Maths textbooks have been withdrawn after a ton of mistakes were found.
I have two comments to make on this.
First, you won't find anything like this in history or english literature textbooks. That's because in maths, an answer is usually right or wrong, and it's easy to tell the difference. In history, if you were asked what is 2+2, you could launch into a major essay about the post-modern interpretation of whatever, or the precise meaning of "+" in the age of diversity. In maths, any answer but "4" is wrong.
That's one of the reasons why maths isn't easy, but at the same time, we need to encourage good mathematicians. Why? Because a good mathematician can turn their hand to pretty much anything, but a poor mathematician is forever barred to anything involving computation.
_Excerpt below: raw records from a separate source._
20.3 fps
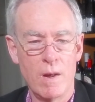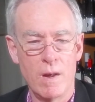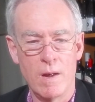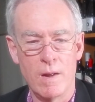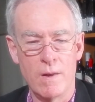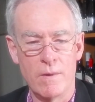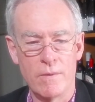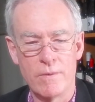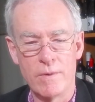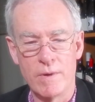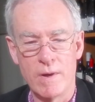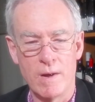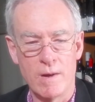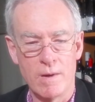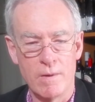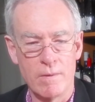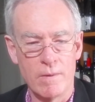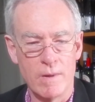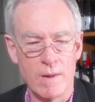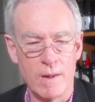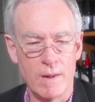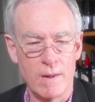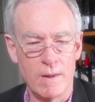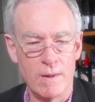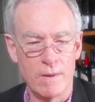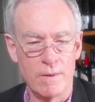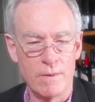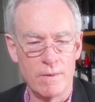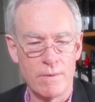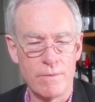It's now
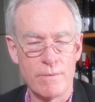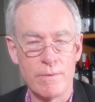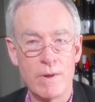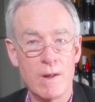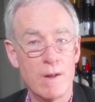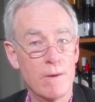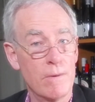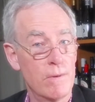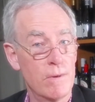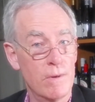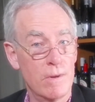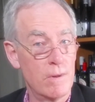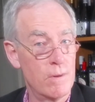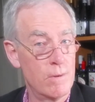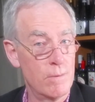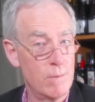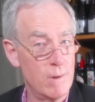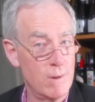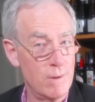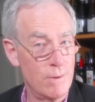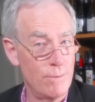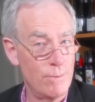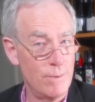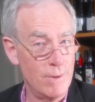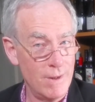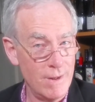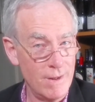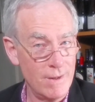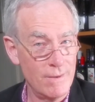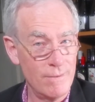a $300 a bottle
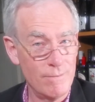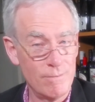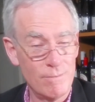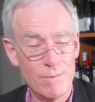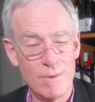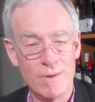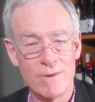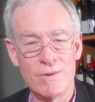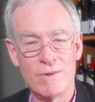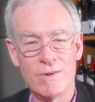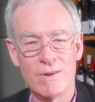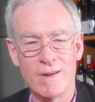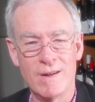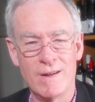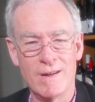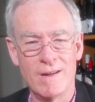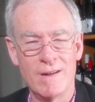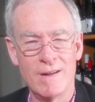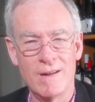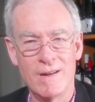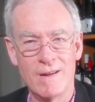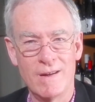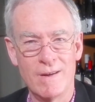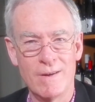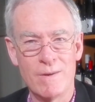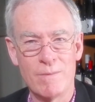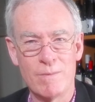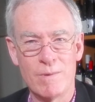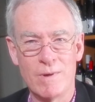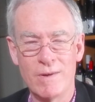wine, which
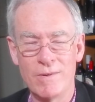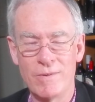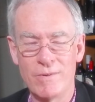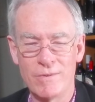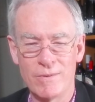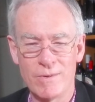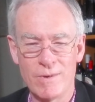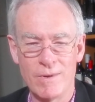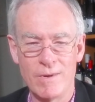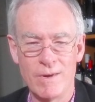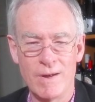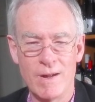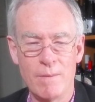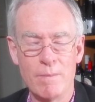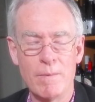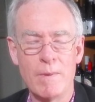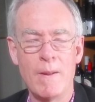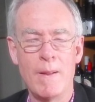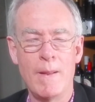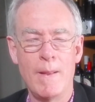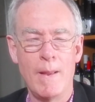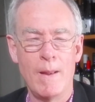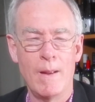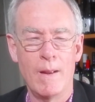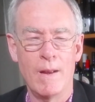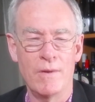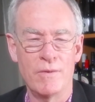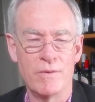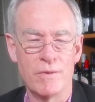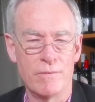the price has gone up.
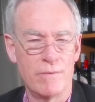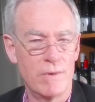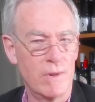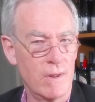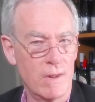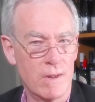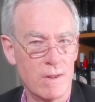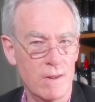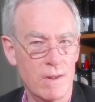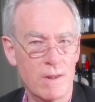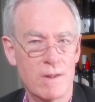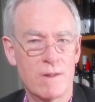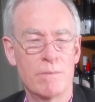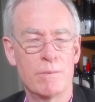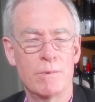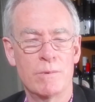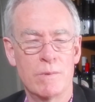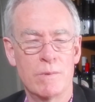It's a very collectible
One of my pet hates is people saying "I'm not good at maths", (meaning, no good at simple arithmetic, because such people are ignorant of the joy of calculus) said with a light laugh, as if this isn't something to be deeply ashamed of.
When I was at school, maths was rated at about three times the importance of any other subject. You could see this in the number of hours devoted to it in the syllabus, and in the number of O and A levels you could get (I got three A levels in maths alone, plus one in physics which is mostly maths). But now?
My second comment is on proof reading.
Proof reading is *expensive*. You have to hire an actual person who actually comprehends what they are reading. So many books I read today are riddled with errors, and you can see that a spell checker has been run over the text (albeit imperfectly, there's still a few spelling errors) but riddled with homonym mistakes. And my guess is that these textbooks weren't proofread.